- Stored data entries

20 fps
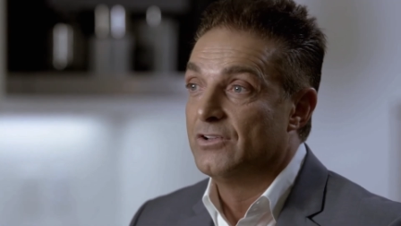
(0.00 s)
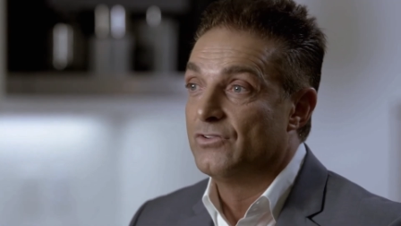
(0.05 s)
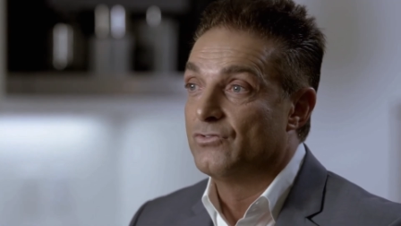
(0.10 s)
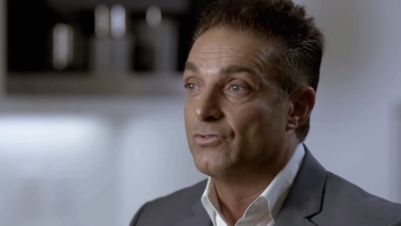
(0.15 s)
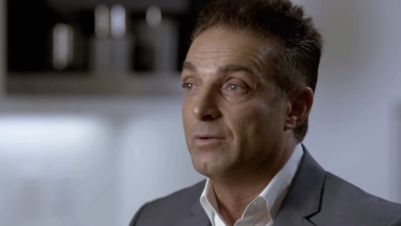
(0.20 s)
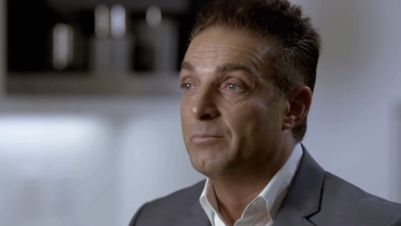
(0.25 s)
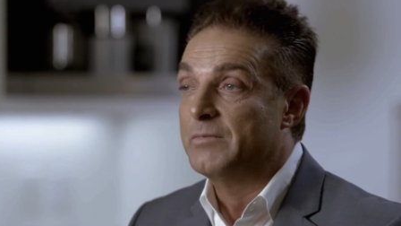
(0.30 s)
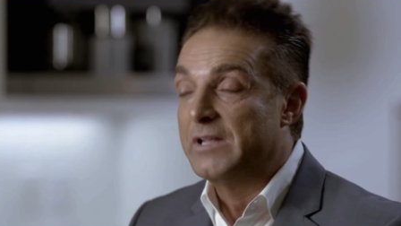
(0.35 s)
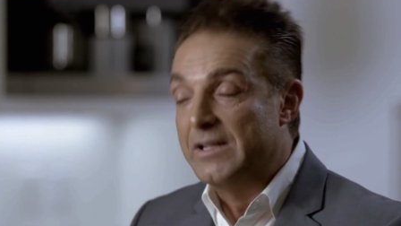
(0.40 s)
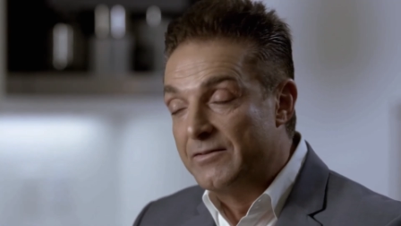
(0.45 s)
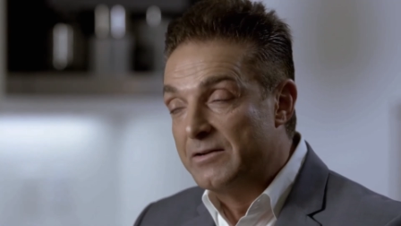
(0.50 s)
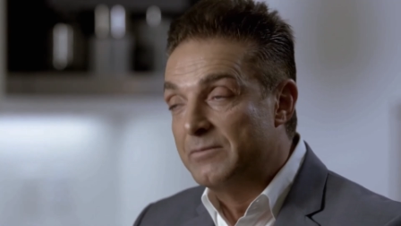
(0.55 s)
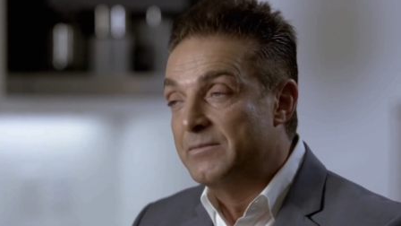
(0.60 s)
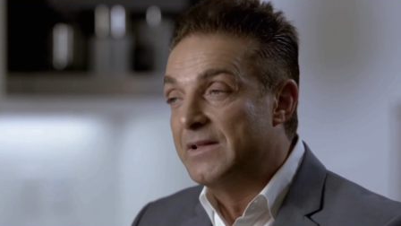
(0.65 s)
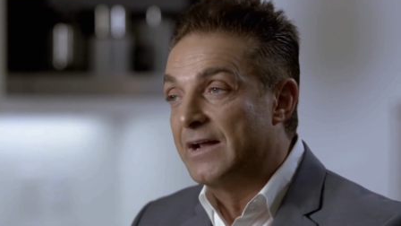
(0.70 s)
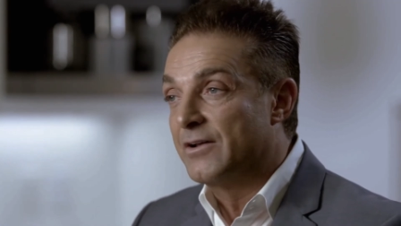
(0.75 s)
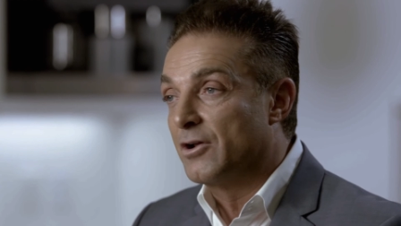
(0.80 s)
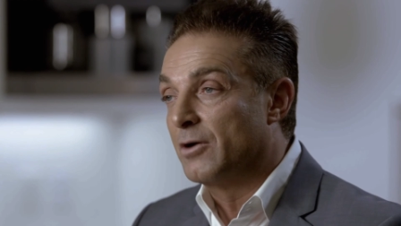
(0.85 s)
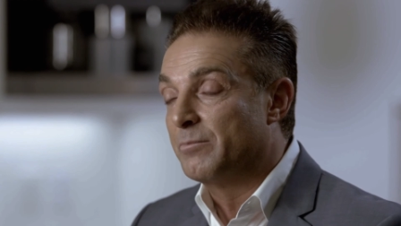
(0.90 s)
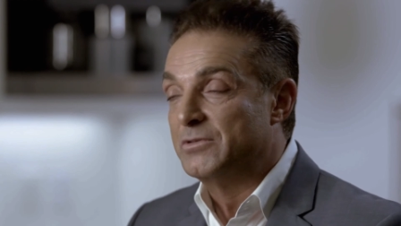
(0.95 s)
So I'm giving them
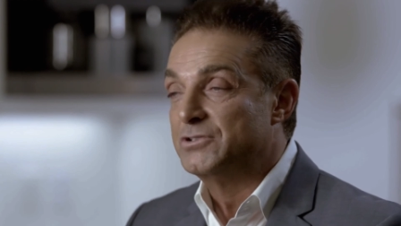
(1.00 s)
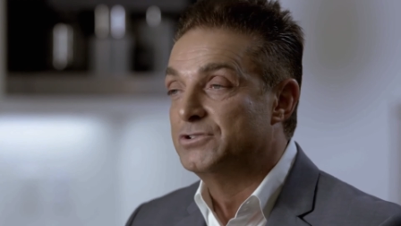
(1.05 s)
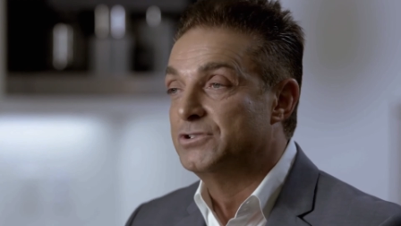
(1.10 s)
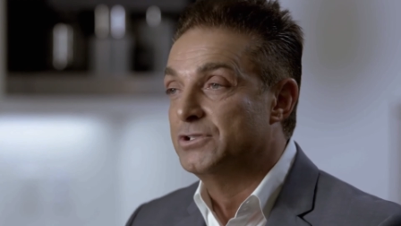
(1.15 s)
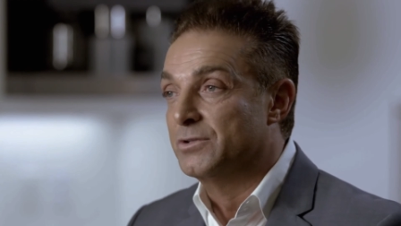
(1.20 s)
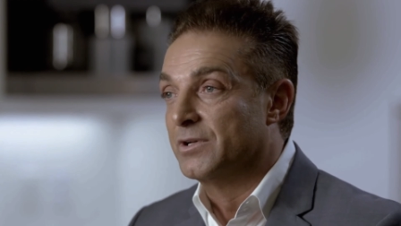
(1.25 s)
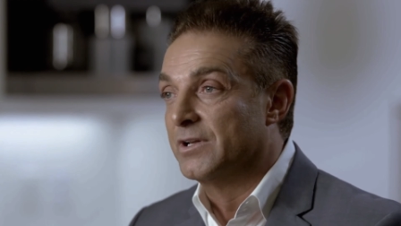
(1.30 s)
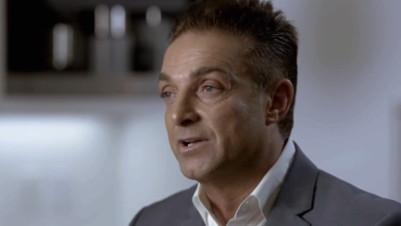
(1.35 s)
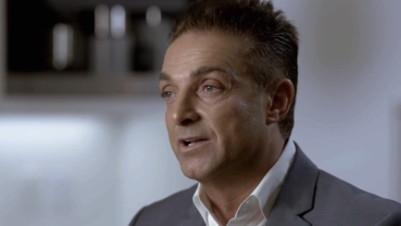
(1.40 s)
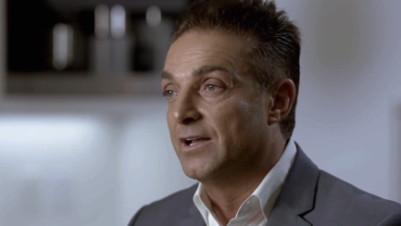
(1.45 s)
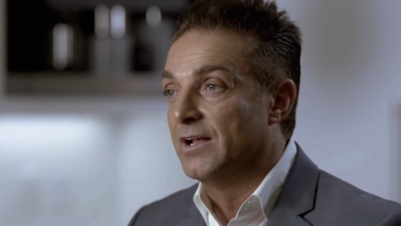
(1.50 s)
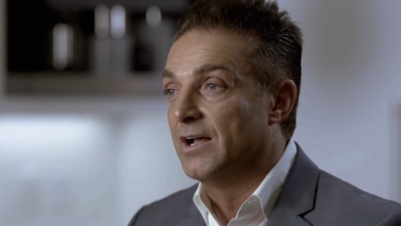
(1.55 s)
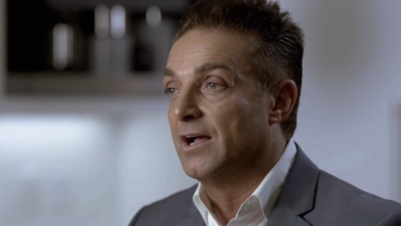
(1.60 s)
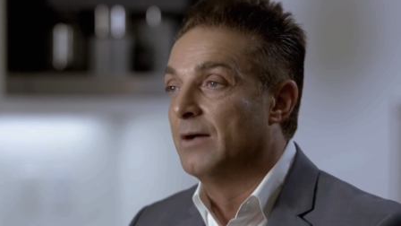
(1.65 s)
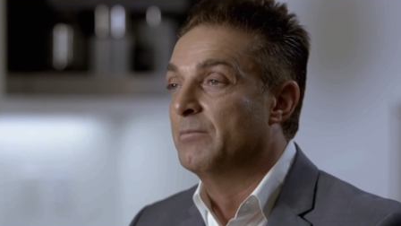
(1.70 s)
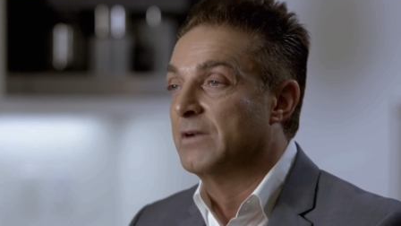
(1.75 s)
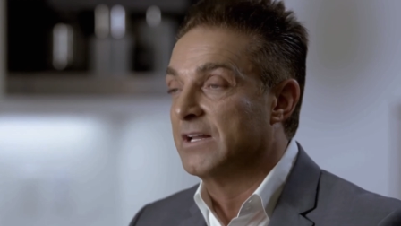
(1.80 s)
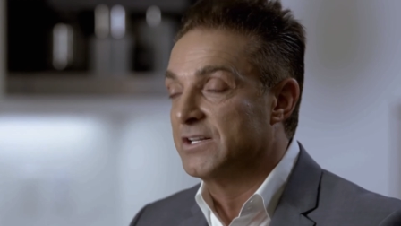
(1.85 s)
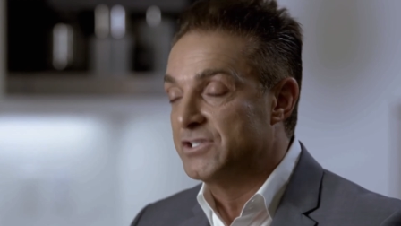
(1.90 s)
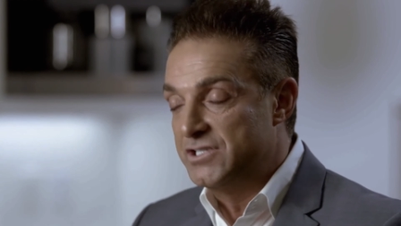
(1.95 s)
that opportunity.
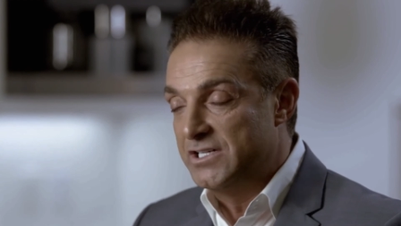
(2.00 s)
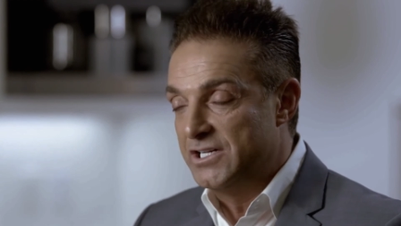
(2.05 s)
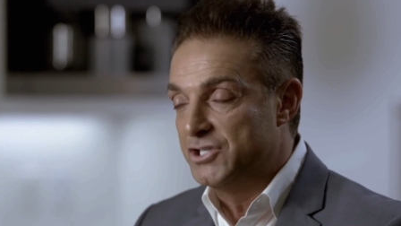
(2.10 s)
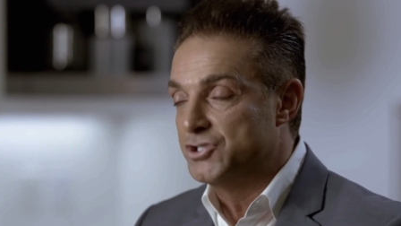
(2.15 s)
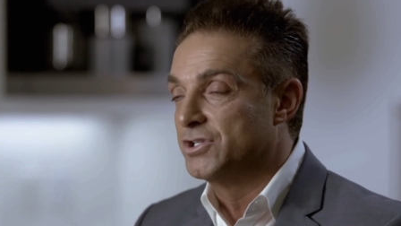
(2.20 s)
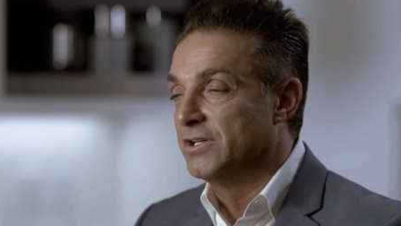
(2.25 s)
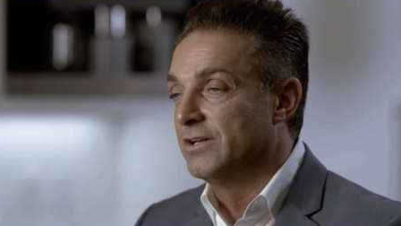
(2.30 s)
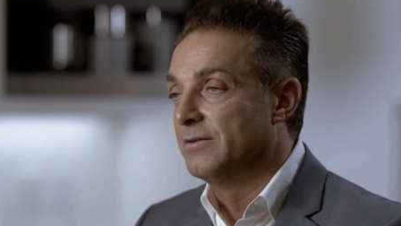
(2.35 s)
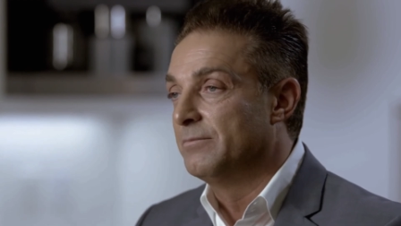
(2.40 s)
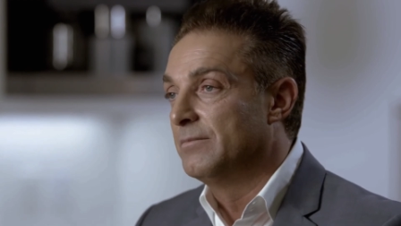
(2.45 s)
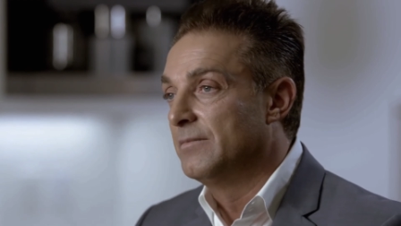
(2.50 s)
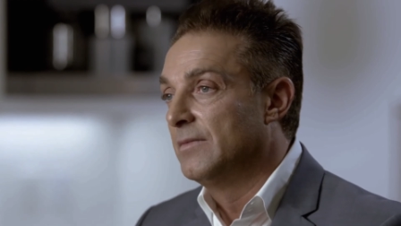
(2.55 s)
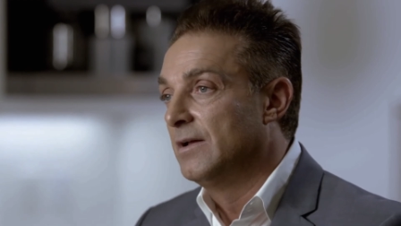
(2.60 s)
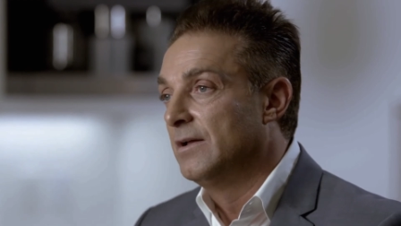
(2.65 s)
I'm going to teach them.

- Aim of the exercise
All of the entries must be reproduced exactly, with no pictures kept.

- Answer to the exercise
20 fps
(0.00 s)
(0.05 s)
(0.10 s)
(0.15 s)
(0.20 s)
(0.25 s)
(0.30 s)
(0.35 s)
(0.40 s)
(0.45 s)
(0.50 s)
(0.55 s)
(0.60 s)
(0.65 s)
(0.70 s)
(0.75 s)
(0.80 s)
(0.85 s)
(0.90 s)
(0.95 s)
So I'm giving them
(1.00 s)
(1.05 s)
(1.10 s)
(1.15 s)
(1.20 s)
(1.25 s)
(1.30 s)
(1.35 s)
(1.40 s)
(1.45 s)
(1.50 s)
(1.55 s)
(1.60 s)
(1.65 s)
(1.70 s)
(1.75 s)
(1.80 s)
(1.85 s)
(1.90 s)
(1.95 s)
that opportunity.
(2.00 s)
(2.05 s)
(2.10 s)
(2.15 s)
(2.20 s)
(2.25 s)
(2.30 s)
(2.35 s)
(2.40 s)
(2.45 s)
(2.50 s)
(2.55 s)
(2.60 s)
(2.65 s)
I'm going to teach them.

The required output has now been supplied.